What there wasn't--and isn't, in the case of the Chicago teachers' strike--was a lot of sympathy from the general public. The average salary of a Chicago public-school teacher is about $75,000--well above the national average. Chicago Mayor Rahm Emanuel, the pugilistic former chief of staff to President Obama, offered the Chicago teachers a 16% raise on top of that, but he made the impolitic demands to lengthen the workday and--here's the trouble--tighten job-performance standards.
That was enough to send Chicago's teachers out into the streets and onto front pages all across the U.S.--a country, let's remember, where the unemployment rate stays rock steady at about 8% and employee evaluations are a quarterly event.

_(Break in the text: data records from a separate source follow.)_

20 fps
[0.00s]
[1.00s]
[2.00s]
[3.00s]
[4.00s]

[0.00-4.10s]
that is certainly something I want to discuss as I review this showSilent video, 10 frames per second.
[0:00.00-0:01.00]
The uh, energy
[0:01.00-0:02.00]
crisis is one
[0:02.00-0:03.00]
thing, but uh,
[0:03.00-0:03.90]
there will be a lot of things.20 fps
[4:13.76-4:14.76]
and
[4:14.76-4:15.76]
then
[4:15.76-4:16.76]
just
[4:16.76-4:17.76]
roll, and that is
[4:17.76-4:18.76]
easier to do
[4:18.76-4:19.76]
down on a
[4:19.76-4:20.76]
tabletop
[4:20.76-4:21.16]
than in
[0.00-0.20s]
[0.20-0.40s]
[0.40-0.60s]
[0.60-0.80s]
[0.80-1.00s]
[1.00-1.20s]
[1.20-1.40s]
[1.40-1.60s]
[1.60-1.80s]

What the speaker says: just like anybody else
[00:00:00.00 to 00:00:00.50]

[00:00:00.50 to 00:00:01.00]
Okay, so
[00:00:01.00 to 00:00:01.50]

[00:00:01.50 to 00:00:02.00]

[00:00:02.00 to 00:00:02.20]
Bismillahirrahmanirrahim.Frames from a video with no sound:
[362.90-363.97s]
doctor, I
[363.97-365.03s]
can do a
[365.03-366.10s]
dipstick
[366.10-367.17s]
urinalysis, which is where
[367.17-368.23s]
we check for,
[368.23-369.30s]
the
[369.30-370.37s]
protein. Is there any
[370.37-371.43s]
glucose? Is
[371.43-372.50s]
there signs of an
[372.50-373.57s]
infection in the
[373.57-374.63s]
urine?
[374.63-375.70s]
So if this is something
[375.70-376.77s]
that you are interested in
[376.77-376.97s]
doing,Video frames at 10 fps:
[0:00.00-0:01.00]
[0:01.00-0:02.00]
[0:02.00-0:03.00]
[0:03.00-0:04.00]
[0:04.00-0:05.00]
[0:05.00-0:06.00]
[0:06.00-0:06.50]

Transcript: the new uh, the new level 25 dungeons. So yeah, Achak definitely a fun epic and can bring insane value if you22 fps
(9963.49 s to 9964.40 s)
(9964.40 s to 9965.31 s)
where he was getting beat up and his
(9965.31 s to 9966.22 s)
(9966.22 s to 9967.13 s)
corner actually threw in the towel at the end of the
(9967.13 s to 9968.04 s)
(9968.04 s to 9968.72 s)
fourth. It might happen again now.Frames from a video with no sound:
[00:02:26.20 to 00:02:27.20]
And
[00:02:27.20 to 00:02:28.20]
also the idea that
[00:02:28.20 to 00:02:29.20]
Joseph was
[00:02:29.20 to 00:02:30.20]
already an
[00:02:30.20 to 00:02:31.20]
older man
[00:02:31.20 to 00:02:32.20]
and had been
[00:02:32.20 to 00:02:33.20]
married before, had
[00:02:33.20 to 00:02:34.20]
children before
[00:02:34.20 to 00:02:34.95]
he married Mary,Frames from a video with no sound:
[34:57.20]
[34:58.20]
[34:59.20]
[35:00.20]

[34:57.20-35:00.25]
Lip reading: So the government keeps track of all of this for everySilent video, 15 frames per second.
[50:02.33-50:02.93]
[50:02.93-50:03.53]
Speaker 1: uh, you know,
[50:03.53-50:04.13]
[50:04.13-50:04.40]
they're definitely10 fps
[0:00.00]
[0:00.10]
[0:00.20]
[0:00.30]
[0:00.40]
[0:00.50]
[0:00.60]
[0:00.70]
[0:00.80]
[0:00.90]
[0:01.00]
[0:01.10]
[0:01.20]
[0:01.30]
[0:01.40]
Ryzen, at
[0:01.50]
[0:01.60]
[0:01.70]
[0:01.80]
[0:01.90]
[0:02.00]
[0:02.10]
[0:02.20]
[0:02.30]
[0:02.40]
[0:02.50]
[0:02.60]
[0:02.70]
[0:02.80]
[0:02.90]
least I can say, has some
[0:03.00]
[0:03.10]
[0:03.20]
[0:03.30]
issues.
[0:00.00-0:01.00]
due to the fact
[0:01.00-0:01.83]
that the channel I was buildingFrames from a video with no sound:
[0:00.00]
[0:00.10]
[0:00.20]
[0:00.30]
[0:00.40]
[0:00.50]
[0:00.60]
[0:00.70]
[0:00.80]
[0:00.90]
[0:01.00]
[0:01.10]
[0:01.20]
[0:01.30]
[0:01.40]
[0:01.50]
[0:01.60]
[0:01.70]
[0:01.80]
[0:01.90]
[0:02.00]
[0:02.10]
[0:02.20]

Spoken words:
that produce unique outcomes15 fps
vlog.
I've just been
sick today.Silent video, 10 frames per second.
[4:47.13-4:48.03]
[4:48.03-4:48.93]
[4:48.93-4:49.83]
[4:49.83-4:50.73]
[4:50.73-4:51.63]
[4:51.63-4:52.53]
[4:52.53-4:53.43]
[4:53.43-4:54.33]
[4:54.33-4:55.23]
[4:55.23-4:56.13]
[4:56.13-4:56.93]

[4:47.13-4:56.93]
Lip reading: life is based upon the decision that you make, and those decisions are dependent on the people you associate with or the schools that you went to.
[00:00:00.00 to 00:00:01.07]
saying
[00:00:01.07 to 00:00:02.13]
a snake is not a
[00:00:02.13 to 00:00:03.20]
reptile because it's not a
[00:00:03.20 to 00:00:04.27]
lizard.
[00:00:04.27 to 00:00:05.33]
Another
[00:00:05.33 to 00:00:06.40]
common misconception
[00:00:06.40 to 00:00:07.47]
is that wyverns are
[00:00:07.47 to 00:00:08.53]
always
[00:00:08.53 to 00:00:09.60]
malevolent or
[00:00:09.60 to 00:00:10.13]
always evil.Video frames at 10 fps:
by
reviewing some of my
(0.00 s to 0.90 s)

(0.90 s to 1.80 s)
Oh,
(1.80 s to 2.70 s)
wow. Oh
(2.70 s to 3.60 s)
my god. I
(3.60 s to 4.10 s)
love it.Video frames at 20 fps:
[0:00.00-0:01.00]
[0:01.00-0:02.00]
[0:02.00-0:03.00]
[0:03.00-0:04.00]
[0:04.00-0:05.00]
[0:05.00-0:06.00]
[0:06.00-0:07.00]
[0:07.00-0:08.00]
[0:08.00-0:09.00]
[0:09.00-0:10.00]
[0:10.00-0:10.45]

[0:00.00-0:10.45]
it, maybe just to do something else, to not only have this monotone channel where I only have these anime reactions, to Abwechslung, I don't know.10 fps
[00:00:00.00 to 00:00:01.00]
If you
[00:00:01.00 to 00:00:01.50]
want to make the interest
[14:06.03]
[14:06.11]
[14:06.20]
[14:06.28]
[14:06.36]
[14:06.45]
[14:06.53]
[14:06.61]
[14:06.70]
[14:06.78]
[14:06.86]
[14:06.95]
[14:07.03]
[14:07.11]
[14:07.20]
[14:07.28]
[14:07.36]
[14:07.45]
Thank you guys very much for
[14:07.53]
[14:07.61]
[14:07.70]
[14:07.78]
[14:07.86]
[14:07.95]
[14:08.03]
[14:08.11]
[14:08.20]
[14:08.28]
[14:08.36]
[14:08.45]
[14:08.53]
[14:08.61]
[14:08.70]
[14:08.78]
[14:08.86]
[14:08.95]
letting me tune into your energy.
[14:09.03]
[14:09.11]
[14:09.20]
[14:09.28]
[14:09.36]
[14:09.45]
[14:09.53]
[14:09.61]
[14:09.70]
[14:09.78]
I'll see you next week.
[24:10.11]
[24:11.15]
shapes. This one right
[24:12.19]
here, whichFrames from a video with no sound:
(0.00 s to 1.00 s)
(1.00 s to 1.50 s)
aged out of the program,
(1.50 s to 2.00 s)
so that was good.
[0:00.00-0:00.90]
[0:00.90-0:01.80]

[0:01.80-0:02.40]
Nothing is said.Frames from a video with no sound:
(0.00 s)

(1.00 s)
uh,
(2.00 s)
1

It's not great optics, as the political fixers might put it, to be marching around, refusing to work, when millions of Americans are begging for a job. Not great optics, either, to dismiss a 16% raise and (slightly) stricter performance standards at the start of the school year.
It's especially tough on Obama--this is his hometown, after all--and the rest of the Democratic Party, which has stood with teachers' unions for decades. The National Education Association is the largest teachers' union in the U.S.--it's actually the largest labor union of any kind--and a major source of money and manpower for the Democrats.
It would be so much easier for everyone if there were a Republican around, somewhere, to blame for this mess. Grab a cruller, pick up a sign--republicans vs. education! or books not bombs!--and wait for the compliant media to report that, as usual, the right wing is trying to hurt your children.
Instead, awkwardness. A powerful ally of the Democratic Party battling a powerful Democratic mayor in the hometown of the incumbent Democratic President over work rules that any American worker with a job--which isn't an impressive number to begin with--would find utterly lenient isn't a great way to enter campaign season. Chicago, for Obama, is off-limits for the duration of the strike. On the day the strike erupted, the word from the White House was silence. This is ugly family business, it seemed to be saying, so let's keep it to ourselves.
But in a surprising display of fleet-footed political sophistication, support for Emanuel came from Republican vice-presidential candidate Paul Ryan. Real school reform is crucial, he said, and he cheered the mayor's resolve. Emanuel was compelled to issue a twisty pretzel of a statement that can be described only as not ungrateful for the Republicans' support. Hard to do, but Emanuel was trained as a ballet dancer, and he knows how to get himself into complicated shapes.